At this point, there are a number of things we could. We could go back to the drawing board, start from scratch and rewrite our system according to what the artists need. We could also try to build in top of our existing program and try to add and modify it to bring its functionality close to what we need. However, we need to keep in mind, that we had also planned to use this system to create a automated urban planner. We still haven’t met with the architect yet, but it seems like our system might be a better fit for what she needs. But that doesn’t answer the question: what do we do?

Now if this were a real software project with a delivery deadline, this state of affairs would probably be a very bad thing. Luckily this is still very much a research project so there’s quite a lot of leeway. Unfortunately, we’re still not quite sure of what exactly we have to do. It seems that our general architecture is still valid and will work, however the details will have to be remade. We’ll need a new way to generate the patterns from the instructions, simply stitching together images won’t do. It is possible that we will need multiple drawing systems working on top and parallel to each other. The instruction language also needs to be changed to make it more suitable to the artists’ need. We currently have a system that is geared towards placement of individual large scale elements, and nothing that deals with simple pattern generation. Ideally we would need a blend of both.

At this point, it’s easy to get disheartened. After all, we’ve spent almost 3 weeks creating something that we just learned is pretty close to useless. On the flip side, we are certainly not going to get bored. From a personal standpoint, this has still been a success, I’ve learned about parsing methods and language design. The experience that I’ve gained will make it easier for me to help develop a language that is powerful enough to express everything that the artists want to, while not requiring them to spend days learning it. It also means that the next version will also hopefully be developed much faster and more smoothly than the previous two versions. I am going to make it my personal project to see how fast and efficiently we can develop subsequent versions.

Writing software for non-programmers

is not very easy. As a programmer, you learn to use various pieces of software, like text-editors, compilers, debuggers, profilers, so on and so forth. All these tools are very useful, some are essential, and many of them have a learning curve, you have to invest time into learning the nuances of the particular tool if you want to use it to the maximum potential. Consequently when you are writing software that you will be used by other programmers (even if it is not a programming tool), making the software easy to use is not always the first thing that comes to mind. Let’s solve the problem and then we’ll worry about making it ‘user-friendly’. User interface gets pushed onto the backburner. The UNIX software user space is filled with various command line programs which are very effective in their own right, each with its own host of little options toggled by specifying combinations of letters and words on the command line. Not a problem for us coders, after all, text is what we live in. Not so easy for non-programmers who find the very idea of typing in commands some sort of deep black magic. Hence the rise of “graphical frontends”: point-and-click interfaces that put interaction with these text utilities in the background.
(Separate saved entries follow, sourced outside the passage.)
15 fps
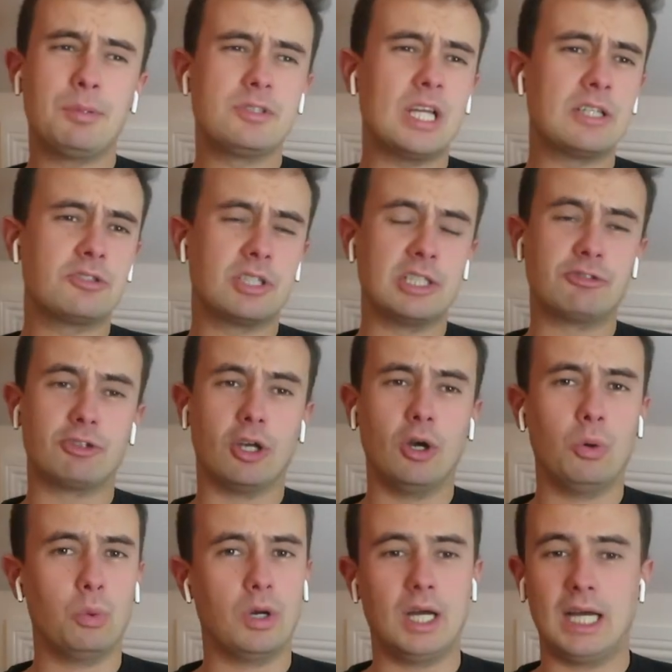potentially
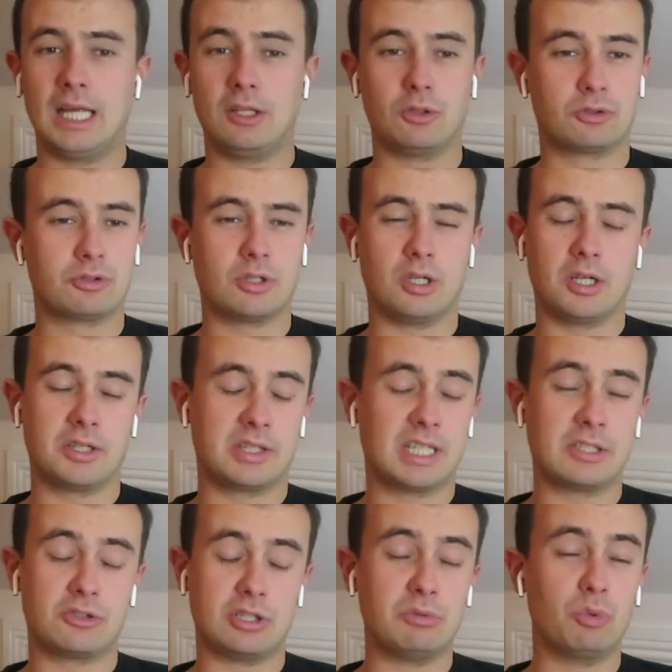so. Look, I
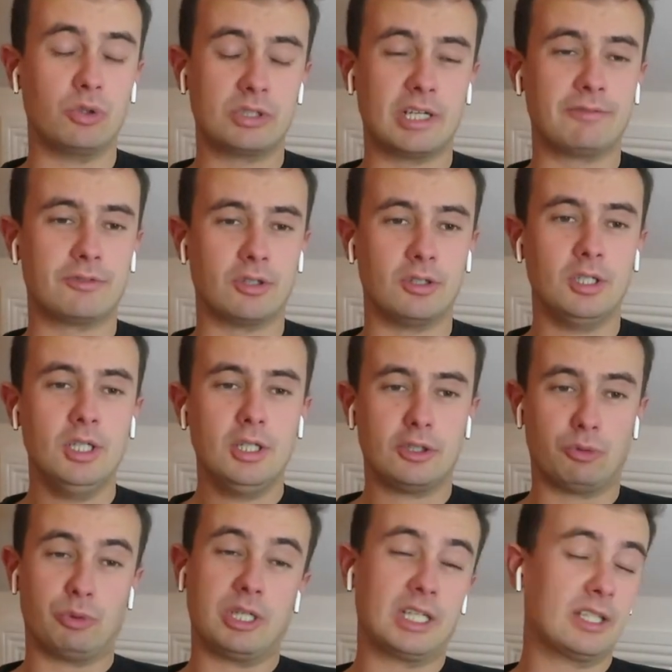think she would have the
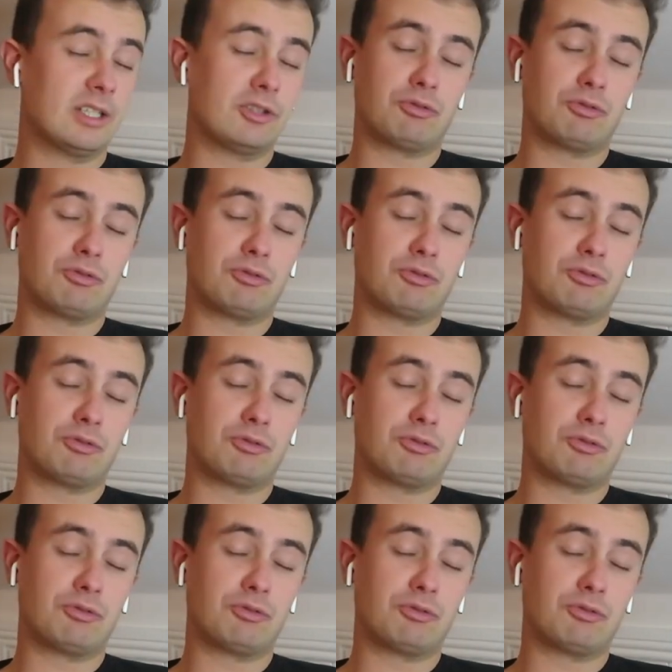winning in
For a while i was of the idea that the GUI was for wimps. If you wanted to harness the real power inside your computer, you had to get down and dirty with the command line. However I’ve since come to realize that the real problem is not one of interface, but of thought style. I’m currently a program that (I hope) will be used by artists and architects. It is text-based and the user needs to type in configuration files. No point and click GUI (yet). I chose to take on the job of writing the front-end: the part of the program that the user would actually interact with. This meant creating a configuration language that would be easy for non-programmers to write. The language needed to describe certain elements and how those elements could be combined. My first thought was to create some sort of CSS clone for element description and something akin to Prolog for combination rules. Now, if I was writing this for programmers, I wouldn’t have given it a second thought. But I was writing software for programmers, I was writing for artists. Since then I’ve changed my language to more like Basic than any other programming language. I’ve tried to make it as close to plain English as possible, with no special symbols except for parentheses. The reason for this is simple: any configuration language, no matter how simple would mean that the artists would have to learn it’s uses. I would rather have them up and running and actually using the tool than learning my arbitrary syntax. By keeping the language as close to English as possible, I’ve tried to minimize the learning curve.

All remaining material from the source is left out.